-- RECORDS TO PROCESS follows --
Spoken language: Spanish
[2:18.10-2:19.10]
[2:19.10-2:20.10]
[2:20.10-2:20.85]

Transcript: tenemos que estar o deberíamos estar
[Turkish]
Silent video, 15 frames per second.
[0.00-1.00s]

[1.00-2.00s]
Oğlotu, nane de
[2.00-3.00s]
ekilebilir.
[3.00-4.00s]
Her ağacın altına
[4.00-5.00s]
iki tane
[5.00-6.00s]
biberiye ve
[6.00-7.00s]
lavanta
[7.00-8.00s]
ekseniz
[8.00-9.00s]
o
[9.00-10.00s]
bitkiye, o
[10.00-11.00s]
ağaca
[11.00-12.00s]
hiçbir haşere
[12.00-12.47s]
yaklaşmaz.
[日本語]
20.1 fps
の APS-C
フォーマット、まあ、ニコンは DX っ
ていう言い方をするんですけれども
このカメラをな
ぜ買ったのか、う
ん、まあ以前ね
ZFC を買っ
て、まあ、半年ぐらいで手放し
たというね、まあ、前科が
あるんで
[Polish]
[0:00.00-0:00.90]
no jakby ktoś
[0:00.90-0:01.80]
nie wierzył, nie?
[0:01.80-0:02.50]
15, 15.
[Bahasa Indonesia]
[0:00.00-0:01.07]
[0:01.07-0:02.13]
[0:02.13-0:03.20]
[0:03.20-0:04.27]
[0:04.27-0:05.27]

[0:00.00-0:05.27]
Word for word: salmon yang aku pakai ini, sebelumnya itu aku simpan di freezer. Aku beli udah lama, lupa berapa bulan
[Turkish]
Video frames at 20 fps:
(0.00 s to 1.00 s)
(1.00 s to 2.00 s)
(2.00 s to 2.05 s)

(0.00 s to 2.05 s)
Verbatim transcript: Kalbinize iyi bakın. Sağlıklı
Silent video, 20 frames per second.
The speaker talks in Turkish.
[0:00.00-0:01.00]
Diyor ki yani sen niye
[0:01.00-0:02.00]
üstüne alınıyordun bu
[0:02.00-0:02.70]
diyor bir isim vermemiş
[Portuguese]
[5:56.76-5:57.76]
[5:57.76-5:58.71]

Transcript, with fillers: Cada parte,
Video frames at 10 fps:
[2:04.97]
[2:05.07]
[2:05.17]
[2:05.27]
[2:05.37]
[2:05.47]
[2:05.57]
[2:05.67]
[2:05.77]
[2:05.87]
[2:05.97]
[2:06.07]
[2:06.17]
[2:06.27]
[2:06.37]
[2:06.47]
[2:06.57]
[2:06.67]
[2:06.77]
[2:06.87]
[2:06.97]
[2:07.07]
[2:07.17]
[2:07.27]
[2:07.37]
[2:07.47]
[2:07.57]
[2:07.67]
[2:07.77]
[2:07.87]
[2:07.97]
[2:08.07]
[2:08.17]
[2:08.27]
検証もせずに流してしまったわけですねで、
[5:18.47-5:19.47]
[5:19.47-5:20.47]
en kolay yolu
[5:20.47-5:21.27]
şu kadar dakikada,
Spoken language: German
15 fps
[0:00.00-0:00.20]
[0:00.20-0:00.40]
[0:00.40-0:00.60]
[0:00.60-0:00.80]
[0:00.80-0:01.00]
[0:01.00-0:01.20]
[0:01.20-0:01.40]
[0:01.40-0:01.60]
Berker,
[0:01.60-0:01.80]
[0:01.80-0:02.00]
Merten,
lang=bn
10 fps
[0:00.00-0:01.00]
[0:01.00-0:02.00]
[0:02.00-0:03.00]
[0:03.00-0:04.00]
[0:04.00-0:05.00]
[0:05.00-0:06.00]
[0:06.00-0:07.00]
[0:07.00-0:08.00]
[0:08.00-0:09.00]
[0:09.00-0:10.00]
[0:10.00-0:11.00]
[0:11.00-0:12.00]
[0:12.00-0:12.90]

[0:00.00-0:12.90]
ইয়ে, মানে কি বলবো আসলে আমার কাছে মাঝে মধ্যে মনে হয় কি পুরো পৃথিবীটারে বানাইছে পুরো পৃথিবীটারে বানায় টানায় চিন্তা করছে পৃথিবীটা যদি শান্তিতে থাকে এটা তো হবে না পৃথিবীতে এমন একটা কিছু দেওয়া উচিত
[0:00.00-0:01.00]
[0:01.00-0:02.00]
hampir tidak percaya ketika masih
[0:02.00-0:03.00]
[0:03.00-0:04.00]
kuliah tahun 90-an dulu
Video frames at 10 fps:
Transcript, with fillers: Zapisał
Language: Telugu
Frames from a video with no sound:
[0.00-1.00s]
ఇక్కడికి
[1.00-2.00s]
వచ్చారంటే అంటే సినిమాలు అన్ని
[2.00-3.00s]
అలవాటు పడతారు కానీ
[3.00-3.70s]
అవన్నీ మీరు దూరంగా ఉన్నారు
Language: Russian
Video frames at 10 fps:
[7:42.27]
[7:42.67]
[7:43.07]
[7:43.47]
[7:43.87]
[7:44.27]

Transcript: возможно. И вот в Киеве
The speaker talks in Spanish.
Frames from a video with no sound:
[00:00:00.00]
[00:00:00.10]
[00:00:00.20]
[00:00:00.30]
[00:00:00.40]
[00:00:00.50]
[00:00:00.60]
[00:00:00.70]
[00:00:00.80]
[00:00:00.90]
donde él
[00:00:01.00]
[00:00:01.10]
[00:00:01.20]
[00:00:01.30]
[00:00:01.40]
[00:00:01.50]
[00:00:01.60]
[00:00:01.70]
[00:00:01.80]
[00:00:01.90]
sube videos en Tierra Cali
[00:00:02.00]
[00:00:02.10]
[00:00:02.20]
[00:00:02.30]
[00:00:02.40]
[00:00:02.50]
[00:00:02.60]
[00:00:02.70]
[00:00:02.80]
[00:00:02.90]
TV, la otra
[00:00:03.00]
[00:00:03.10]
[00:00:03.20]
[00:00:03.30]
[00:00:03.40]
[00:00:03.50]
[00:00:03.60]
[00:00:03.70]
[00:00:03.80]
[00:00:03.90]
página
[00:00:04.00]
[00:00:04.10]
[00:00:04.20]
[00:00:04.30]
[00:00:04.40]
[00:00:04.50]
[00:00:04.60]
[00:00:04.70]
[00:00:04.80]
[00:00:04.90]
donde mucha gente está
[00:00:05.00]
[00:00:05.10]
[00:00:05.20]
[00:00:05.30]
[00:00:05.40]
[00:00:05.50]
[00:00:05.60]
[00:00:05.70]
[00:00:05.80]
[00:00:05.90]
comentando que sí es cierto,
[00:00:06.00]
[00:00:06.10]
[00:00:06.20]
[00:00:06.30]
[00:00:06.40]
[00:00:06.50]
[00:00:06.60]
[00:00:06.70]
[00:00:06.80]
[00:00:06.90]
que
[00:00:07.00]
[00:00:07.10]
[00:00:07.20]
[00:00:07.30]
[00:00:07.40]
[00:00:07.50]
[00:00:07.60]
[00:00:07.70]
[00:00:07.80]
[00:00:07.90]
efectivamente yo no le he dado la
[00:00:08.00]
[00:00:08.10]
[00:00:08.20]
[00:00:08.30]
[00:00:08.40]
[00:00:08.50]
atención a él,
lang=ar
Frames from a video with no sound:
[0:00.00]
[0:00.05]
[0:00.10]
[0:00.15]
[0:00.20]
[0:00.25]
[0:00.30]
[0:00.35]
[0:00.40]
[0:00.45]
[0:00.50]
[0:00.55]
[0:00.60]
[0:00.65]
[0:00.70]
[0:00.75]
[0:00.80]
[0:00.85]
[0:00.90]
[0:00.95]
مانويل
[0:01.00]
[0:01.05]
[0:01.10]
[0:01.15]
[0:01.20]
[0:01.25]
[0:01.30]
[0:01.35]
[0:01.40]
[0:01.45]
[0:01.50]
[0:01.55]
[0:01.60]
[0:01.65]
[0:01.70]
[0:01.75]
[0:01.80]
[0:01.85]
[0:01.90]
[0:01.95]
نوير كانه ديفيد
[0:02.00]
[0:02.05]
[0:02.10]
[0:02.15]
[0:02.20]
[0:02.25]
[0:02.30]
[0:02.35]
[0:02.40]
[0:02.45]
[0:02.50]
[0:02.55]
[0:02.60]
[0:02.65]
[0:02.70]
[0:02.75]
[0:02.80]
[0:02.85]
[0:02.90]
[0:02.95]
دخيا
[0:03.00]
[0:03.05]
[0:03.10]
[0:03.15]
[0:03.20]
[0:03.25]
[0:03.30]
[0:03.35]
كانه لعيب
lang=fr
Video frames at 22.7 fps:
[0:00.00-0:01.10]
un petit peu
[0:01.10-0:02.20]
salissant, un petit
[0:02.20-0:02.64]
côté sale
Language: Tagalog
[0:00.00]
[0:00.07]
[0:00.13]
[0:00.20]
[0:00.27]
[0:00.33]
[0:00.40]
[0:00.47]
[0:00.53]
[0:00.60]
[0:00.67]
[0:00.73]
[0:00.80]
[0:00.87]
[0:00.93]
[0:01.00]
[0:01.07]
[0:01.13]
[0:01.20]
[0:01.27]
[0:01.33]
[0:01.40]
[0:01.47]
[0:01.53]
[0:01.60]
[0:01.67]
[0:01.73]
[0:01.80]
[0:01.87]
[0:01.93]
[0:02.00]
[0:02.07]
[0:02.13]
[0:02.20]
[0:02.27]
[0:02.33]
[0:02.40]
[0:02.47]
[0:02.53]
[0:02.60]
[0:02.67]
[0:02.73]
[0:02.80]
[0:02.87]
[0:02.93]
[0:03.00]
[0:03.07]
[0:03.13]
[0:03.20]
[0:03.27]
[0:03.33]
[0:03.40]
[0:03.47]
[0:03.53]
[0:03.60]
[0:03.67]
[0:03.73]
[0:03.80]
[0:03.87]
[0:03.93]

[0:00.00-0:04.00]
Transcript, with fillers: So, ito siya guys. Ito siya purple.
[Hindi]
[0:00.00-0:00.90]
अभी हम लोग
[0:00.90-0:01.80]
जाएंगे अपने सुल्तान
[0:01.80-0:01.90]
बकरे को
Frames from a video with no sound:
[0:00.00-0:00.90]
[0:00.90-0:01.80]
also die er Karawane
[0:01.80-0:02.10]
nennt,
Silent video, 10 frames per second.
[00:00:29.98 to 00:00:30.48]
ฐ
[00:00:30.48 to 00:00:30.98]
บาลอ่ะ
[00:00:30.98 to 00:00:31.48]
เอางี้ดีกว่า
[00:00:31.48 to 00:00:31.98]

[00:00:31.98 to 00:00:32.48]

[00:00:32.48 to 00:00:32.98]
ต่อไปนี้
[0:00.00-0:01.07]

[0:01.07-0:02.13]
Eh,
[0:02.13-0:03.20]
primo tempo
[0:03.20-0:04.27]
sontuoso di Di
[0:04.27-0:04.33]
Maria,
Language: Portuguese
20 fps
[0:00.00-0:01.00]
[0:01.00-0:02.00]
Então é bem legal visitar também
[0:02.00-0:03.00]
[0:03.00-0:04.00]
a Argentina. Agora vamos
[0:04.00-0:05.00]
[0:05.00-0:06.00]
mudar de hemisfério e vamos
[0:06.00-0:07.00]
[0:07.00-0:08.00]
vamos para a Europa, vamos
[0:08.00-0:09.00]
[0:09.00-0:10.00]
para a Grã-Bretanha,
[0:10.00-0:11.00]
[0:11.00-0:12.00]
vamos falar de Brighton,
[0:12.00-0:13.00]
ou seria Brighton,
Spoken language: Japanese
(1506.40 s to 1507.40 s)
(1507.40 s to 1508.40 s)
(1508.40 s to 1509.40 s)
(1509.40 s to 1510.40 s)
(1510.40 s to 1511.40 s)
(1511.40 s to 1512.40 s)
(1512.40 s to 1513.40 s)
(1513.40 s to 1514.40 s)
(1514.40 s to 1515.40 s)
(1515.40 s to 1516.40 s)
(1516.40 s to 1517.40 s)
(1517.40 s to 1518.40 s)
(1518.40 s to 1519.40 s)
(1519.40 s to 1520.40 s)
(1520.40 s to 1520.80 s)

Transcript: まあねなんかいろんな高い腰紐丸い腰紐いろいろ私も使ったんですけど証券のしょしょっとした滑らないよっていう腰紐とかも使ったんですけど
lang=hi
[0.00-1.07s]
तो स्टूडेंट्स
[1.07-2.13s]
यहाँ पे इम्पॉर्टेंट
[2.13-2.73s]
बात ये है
-- RECORDS TO PROCESS concluded --
• **AIM OF THE EXERCISE**: For each line in the records that contains the word "fillers", make a copy.

• **ANSWER BOX**:
Transcript, with fillers: Cada parte,
Transcript, with fillers: Zapisał
Transcript, with fillers: So, ito siya guys. Ito siya purple.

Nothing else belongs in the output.